» EXTRACTED INFORMATION
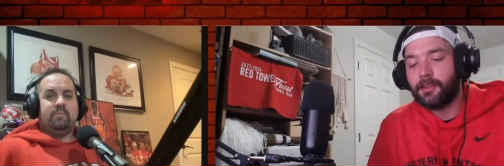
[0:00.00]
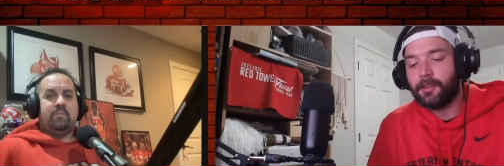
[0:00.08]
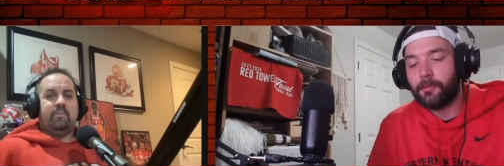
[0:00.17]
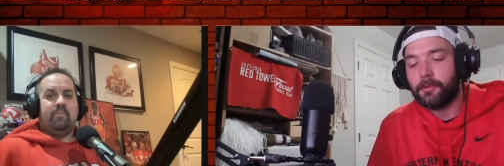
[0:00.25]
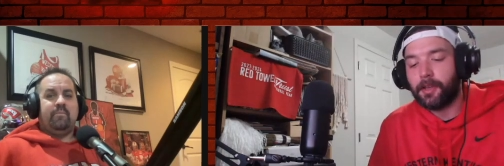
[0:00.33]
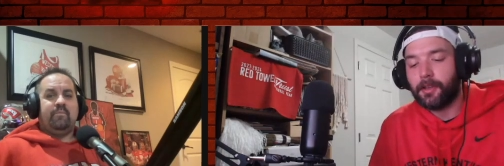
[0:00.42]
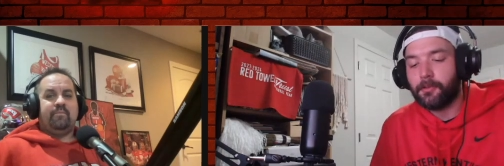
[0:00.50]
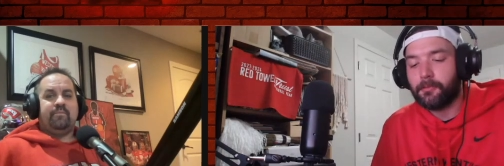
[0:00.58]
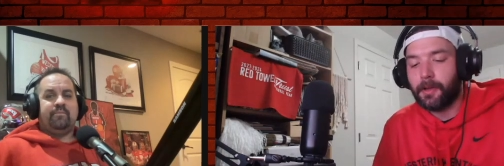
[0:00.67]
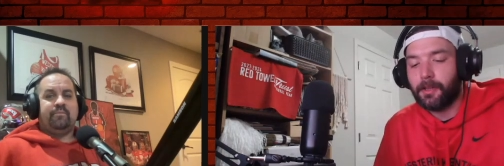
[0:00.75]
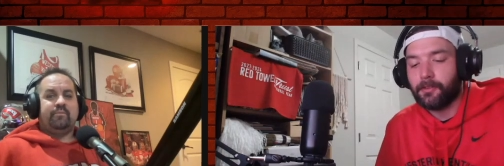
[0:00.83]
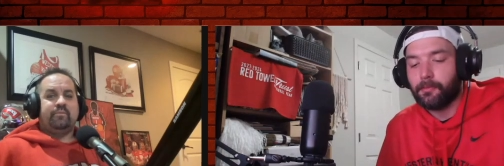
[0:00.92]
Speaker 1: WKU
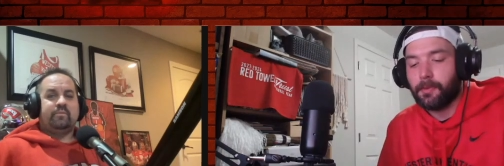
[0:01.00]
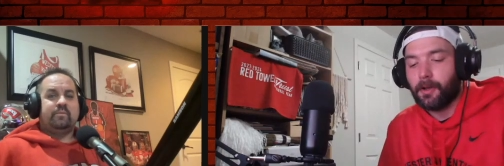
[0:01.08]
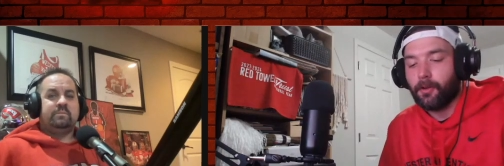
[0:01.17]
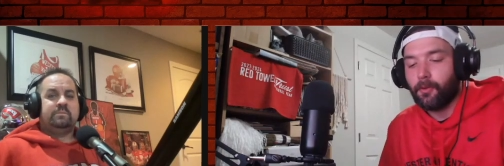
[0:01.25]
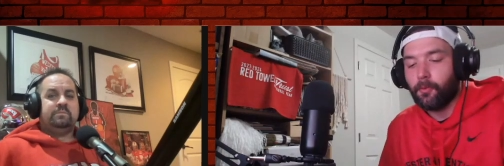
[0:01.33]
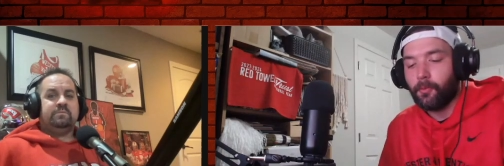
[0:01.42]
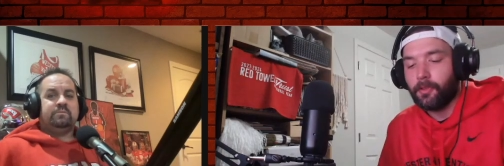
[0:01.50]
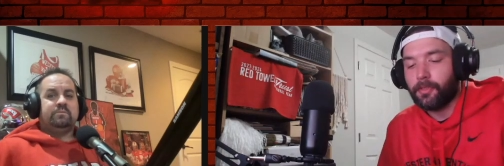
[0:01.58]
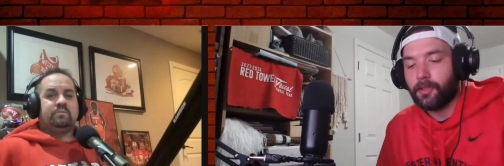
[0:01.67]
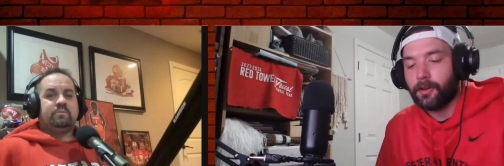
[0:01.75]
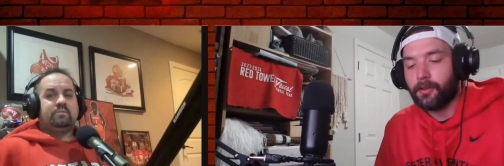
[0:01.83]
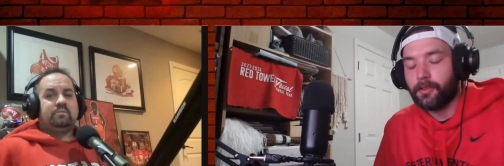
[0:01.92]
baseball with
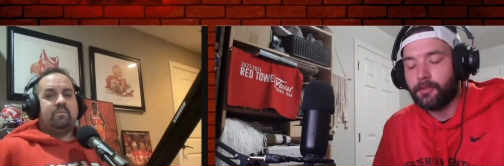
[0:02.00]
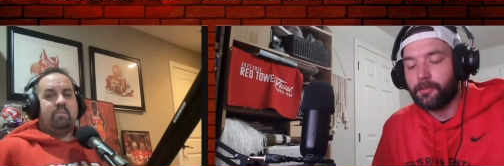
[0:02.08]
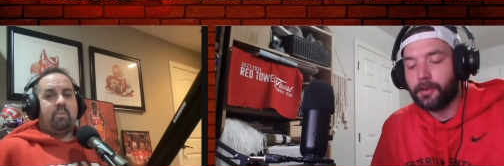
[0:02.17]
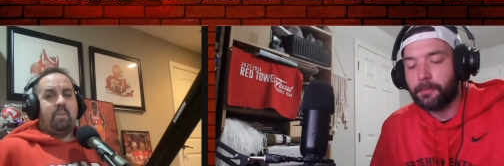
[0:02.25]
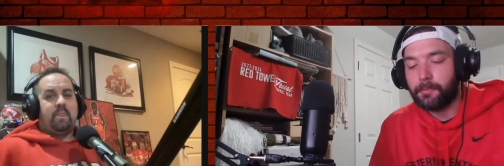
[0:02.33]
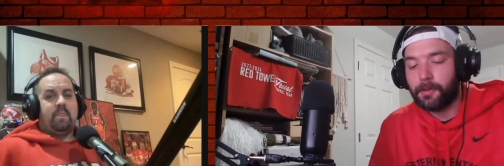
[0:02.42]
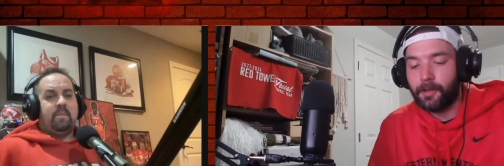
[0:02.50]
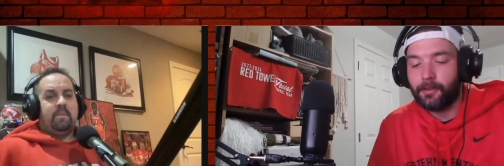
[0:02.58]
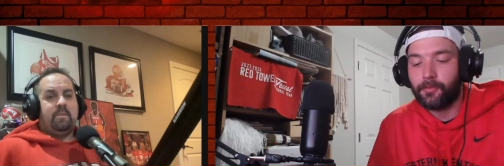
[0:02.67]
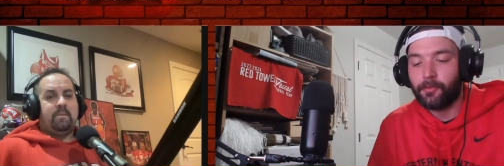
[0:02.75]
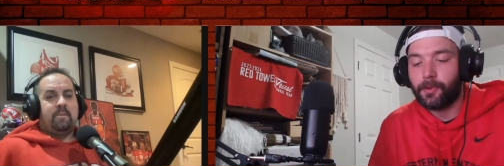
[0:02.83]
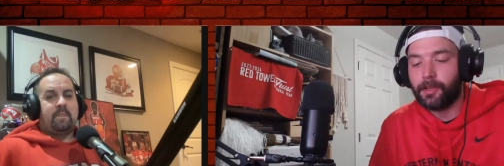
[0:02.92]
33
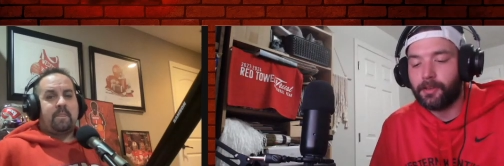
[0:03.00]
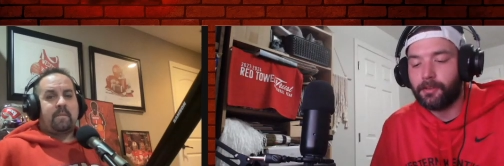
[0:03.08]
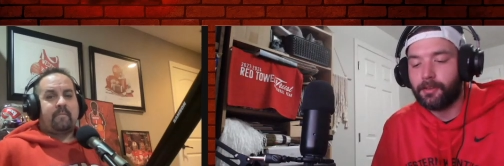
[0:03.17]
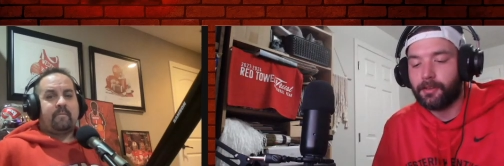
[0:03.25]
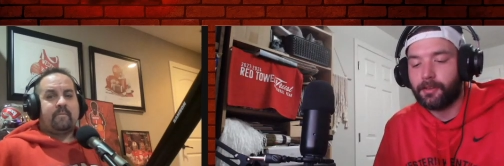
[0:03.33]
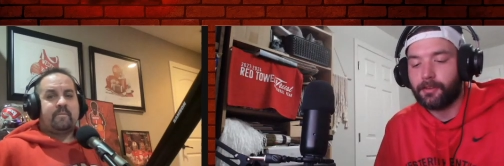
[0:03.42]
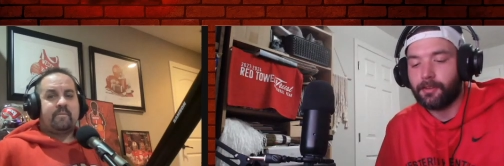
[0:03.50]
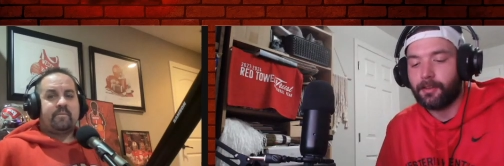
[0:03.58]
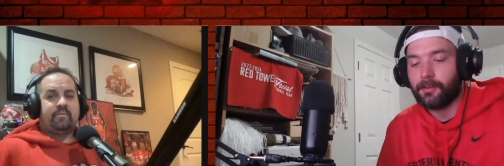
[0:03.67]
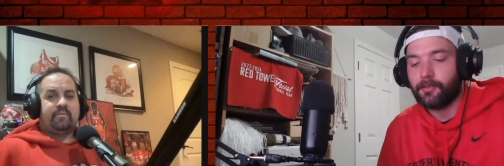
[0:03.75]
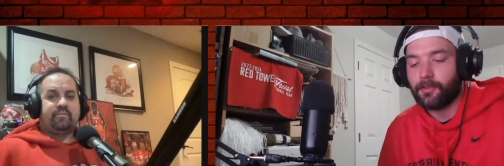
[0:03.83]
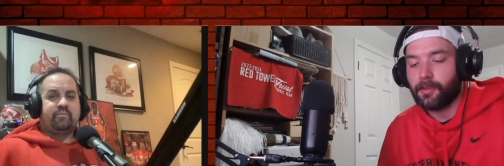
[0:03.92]
plus wins in
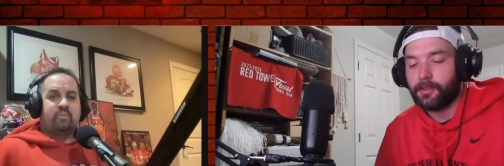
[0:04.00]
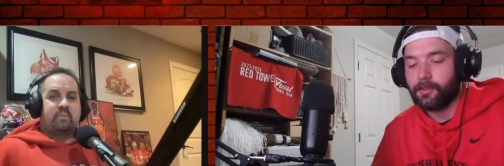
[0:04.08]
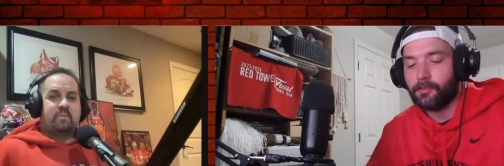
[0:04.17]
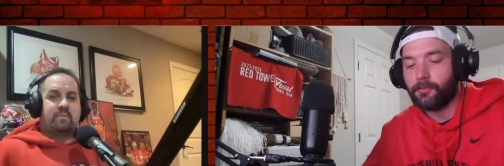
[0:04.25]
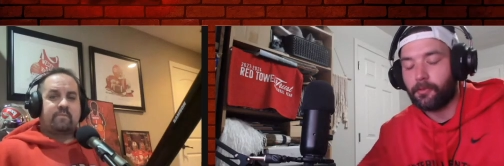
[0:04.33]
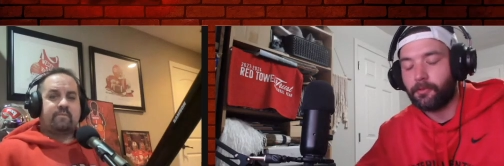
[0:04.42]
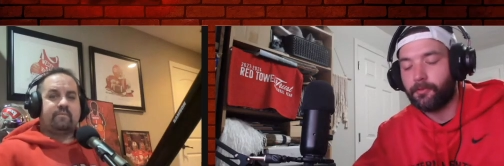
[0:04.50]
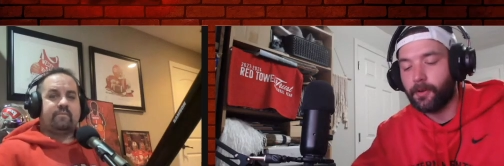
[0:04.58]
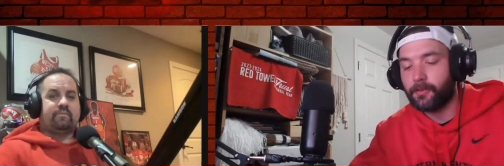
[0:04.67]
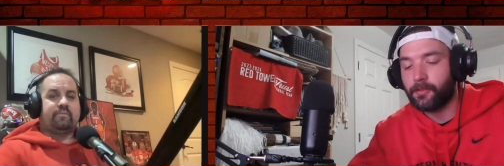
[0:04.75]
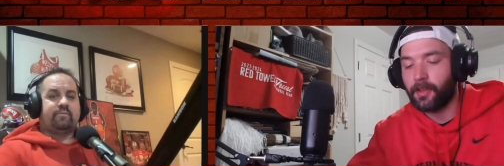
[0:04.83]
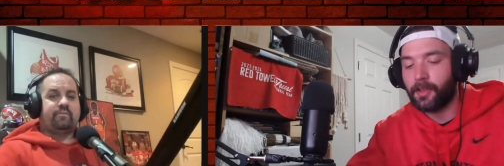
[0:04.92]
consecutive seasons for the
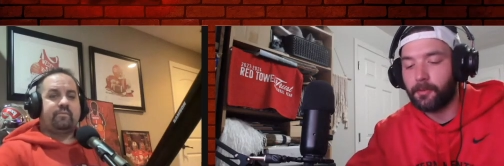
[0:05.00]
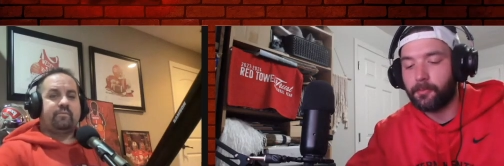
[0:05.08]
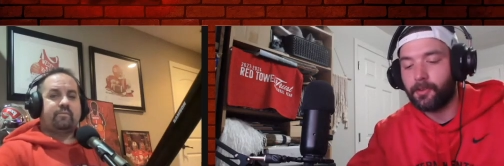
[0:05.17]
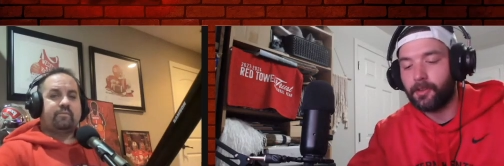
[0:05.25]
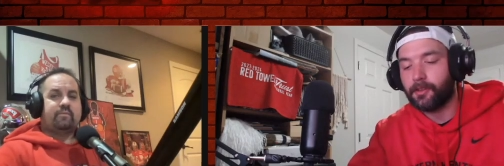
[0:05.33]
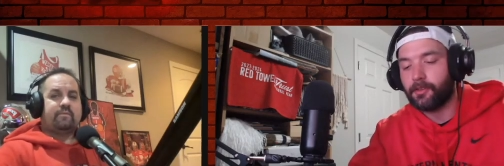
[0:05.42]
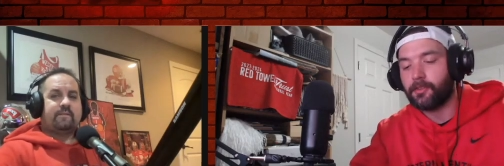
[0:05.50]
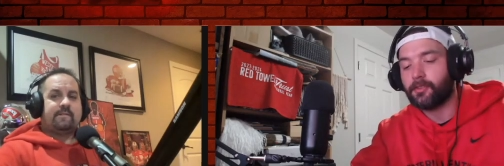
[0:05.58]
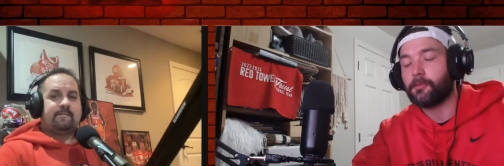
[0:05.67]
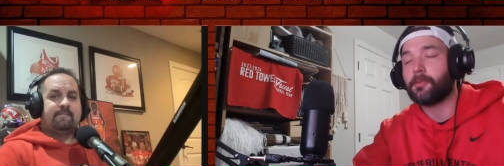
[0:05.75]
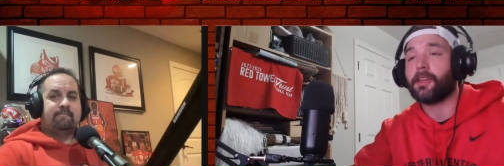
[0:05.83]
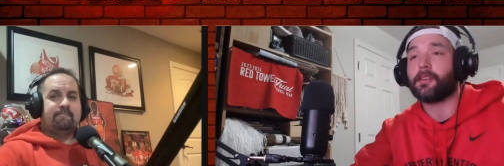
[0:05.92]
first time since
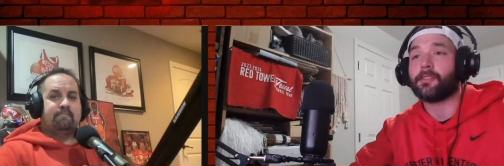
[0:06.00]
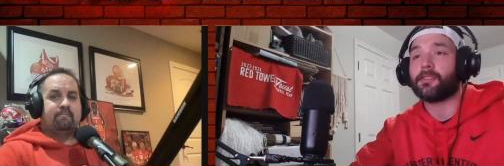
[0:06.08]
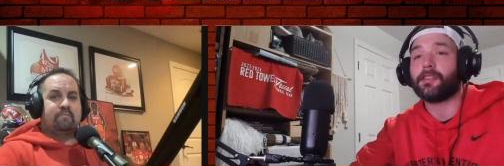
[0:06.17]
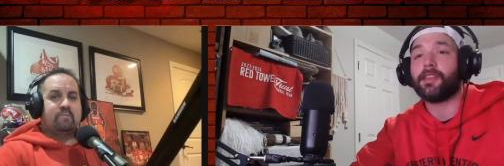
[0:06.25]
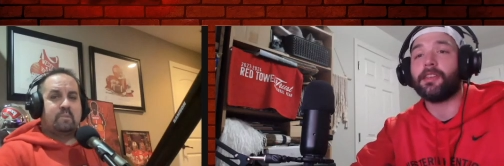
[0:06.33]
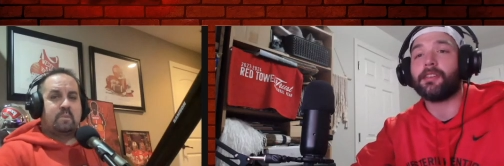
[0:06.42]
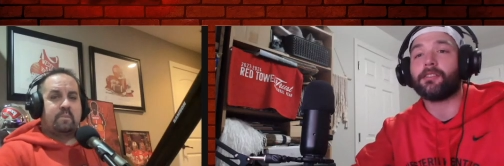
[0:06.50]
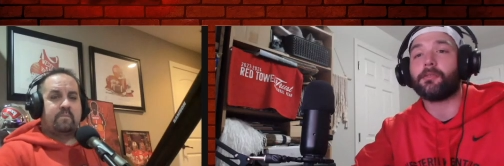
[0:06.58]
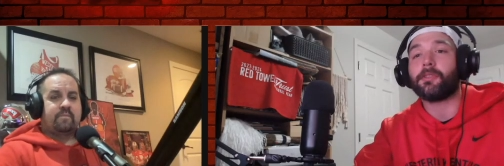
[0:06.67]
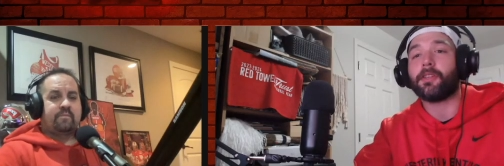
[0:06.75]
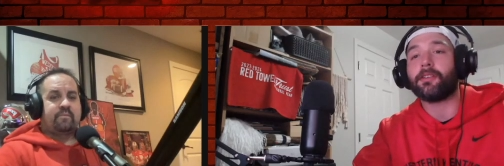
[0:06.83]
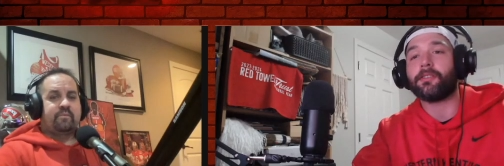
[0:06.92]
2010
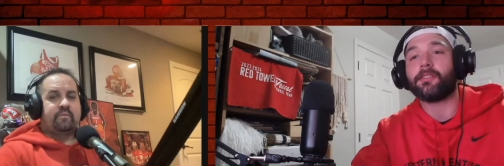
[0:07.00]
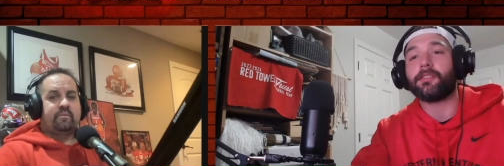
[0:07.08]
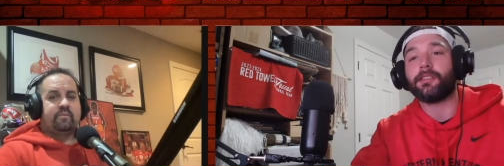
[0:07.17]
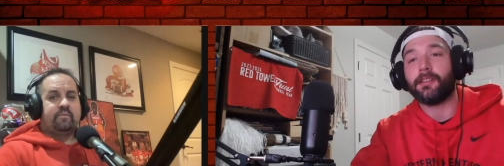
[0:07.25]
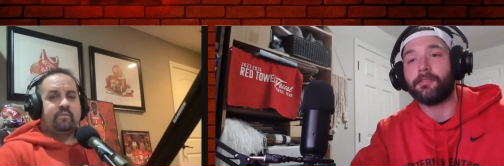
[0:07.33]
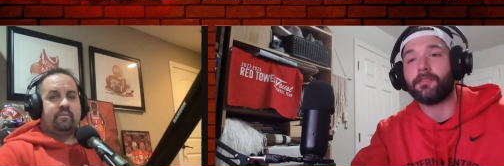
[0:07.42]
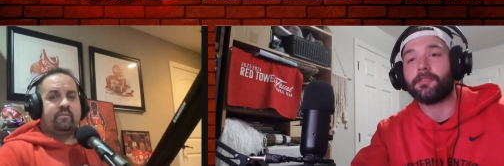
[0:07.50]
2011.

» PROBLEM
Every record above should come back exactly, but without its pictures.

» RESPONSE AREA
[0:00.00]
[0:00.08]
[0:00.17]
[0:00.25]
[0:00.33]
[0:00.42]
[0:00.50]
[0:00.58]
[0:00.67]
[0:00.75]
[0:00.83]
[0:00.92]
Speaker 1: WKU
[0:01.00]
[0:01.08]
[0:01.17]
[0:01.25]
[0:01.33]
[0:01.42]
[0:01.50]
[0:01.58]
[0:01.67]
[0:01.75]
[0:01.83]
[0:01.92]
baseball with
[0:02.00]
[0:02.08]
[0:02.17]
[0:02.25]
[0:02.33]
[0:02.42]
[0:02.50]
[0:02.58]
[0:02.67]
[0:02.75]
[0:02.83]
[0:02.92]
33
[0:03.00]
[0:03.08]
[0:03.17]
[0:03.25]
[0:03.33]
[0:03.42]
[0:03.50]
[0:03.58]
[0:03.67]
[0:03.75]
[0:03.83]
[0:03.92]
plus wins in
[0:04.00]
[0:04.08]
[0:04.17]
[0:04.25]
[0:04.33]
[0:04.42]
[0:04.50]
[0:04.58]
[0:04.67]
[0:04.75]
[0:04.83]
[0:04.92]
consecutive seasons for the
[0:05.00]
[0:05.08]
[0:05.17]
[0:05.25]
[0:05.33]
[0:05.42]
[0:05.50]
[0:05.58]
[0:05.67]
[0:05.75]
[0:05.83]
[0:05.92]
first time since
[0:06.00]
[0:06.08]
[0:06.17]
[0:06.25]
[0:06.33]
[0:06.42]
[0:06.50]
[0:06.58]
[0:06.67]
[0:06.75]
[0:06.83]
[0:06.92]
2010
[0:07.00]
[0:07.08]
[0:07.17]
[0:07.25]
[0:07.33]
[0:07.42]
[0:07.50]
2011.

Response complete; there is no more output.